Cache-aside (aka. lazy loading): This is a common caching strategy in which the application manages both the cache and the database directly. On a read, the application first checks the cache. On a miss, it reads from the database and writes the result to the cache. This allows for more nuanced control, as different caching strategies may be implemented for different data types. The trade-off is increased accidental complexity in the application code. Best suited for read-heavy workloads, such as configuration data or user profiles.

These strategies can be combined. For example, read-through can be paired with write-around for write-heavy systems where written data is not immediately read, or with write-back for systems that need both fast reads and fast writes.

Cache eviction policies

When a cache system reaches its capacity, it needs to decide which items to remove to make space for new data.

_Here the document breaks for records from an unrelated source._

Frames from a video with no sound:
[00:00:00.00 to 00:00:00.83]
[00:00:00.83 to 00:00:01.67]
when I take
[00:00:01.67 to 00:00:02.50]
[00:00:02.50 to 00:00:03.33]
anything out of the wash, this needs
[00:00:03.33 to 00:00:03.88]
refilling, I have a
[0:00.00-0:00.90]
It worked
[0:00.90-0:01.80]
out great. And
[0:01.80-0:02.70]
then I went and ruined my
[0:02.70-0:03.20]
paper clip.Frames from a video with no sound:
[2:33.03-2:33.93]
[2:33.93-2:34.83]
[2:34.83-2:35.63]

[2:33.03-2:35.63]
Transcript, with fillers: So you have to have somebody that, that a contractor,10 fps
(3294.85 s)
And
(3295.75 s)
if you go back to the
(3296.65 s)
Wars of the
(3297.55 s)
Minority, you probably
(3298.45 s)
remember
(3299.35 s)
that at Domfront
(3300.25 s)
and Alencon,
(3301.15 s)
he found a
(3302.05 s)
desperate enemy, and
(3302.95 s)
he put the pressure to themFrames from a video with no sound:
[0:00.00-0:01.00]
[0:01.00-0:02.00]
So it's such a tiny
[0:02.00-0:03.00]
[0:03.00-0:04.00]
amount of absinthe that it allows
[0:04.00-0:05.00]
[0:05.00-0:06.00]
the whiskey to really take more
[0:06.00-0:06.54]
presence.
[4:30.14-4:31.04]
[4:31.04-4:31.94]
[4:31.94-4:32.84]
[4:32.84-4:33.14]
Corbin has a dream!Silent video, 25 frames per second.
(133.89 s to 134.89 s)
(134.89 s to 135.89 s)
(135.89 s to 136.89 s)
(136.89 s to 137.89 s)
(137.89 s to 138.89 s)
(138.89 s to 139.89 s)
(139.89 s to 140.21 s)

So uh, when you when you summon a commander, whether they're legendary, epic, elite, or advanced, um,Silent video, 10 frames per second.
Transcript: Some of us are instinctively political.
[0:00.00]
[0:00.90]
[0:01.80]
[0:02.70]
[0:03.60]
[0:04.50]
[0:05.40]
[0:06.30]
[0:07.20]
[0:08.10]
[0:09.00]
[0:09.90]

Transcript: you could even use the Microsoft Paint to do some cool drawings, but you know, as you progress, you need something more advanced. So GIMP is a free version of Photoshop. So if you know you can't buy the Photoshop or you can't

This is known as cache eviction, and there are several possible approaches:

Least recently used (LRU): Evicts the items that haven’t been accessed for the longest time.
Least frequently used (LFU): Evicts the items with the lowest access rates over time.
First in, first out (FIFO): Evicts the oldest items first.
Last in, first out (LIFO): Evicts the most recently added items first, regardless of access frequency.
Most recently used (MRU): Evicts the most recently accessed items first. Useful when older items are more likely to be accessed again.
Random replacement (RR): Randomly selects a cached item to evict. Simple to implement but unpredictable.
Time-to-live (TTL): Automatically evicts items after a predefined expiry time.

Cache errors

Caches can go wrong in a number of ways. Four common cache errors are:

Thunder herd problem: This happens when a large number of keys in a cache expire at the same time, and the source-of-truth is subsequently overloaded with requests. This issue can be mitigated by adding randomness to the expiry times of cache keys.
Cache penetration: This happens when a requested key does not exist in either the cache or the database, and therefore the application cannot retrieve the relevant data from any source. One possible mitigation strategy is to use a bloom filter to check for the key’s existence. If the key does not exist, we can avoid querying the database.
Cache breakdown: This is similar to the thunder herd problem. It happens when a hot key (something that accounts for a large proportion of overall requests) expires. A large number of concurrent requests may then hit the source-of-truth before the cache is updated. This issue can be mitigated by removing expiry times for hot keys, and instead using a pre-fetching strategy to keep hot key caches updated.
Cold start: This happens when a cache is empty, such as after a system restart, and all requests must be served from the source-of-truth until the cache is populated. This can be mitigated by cache warming – preloading essential or frequently-accessed data into the cache before the system begins serving traffic.
Cache crash: This happens when a cache is overwhelmed by requests, and it crashes. This can be mitigated by using a circuit breaker to temporarily stop requests to the cache, giving it time to recover. Risks of cache crashes can be reduced by improving availability through cache replication.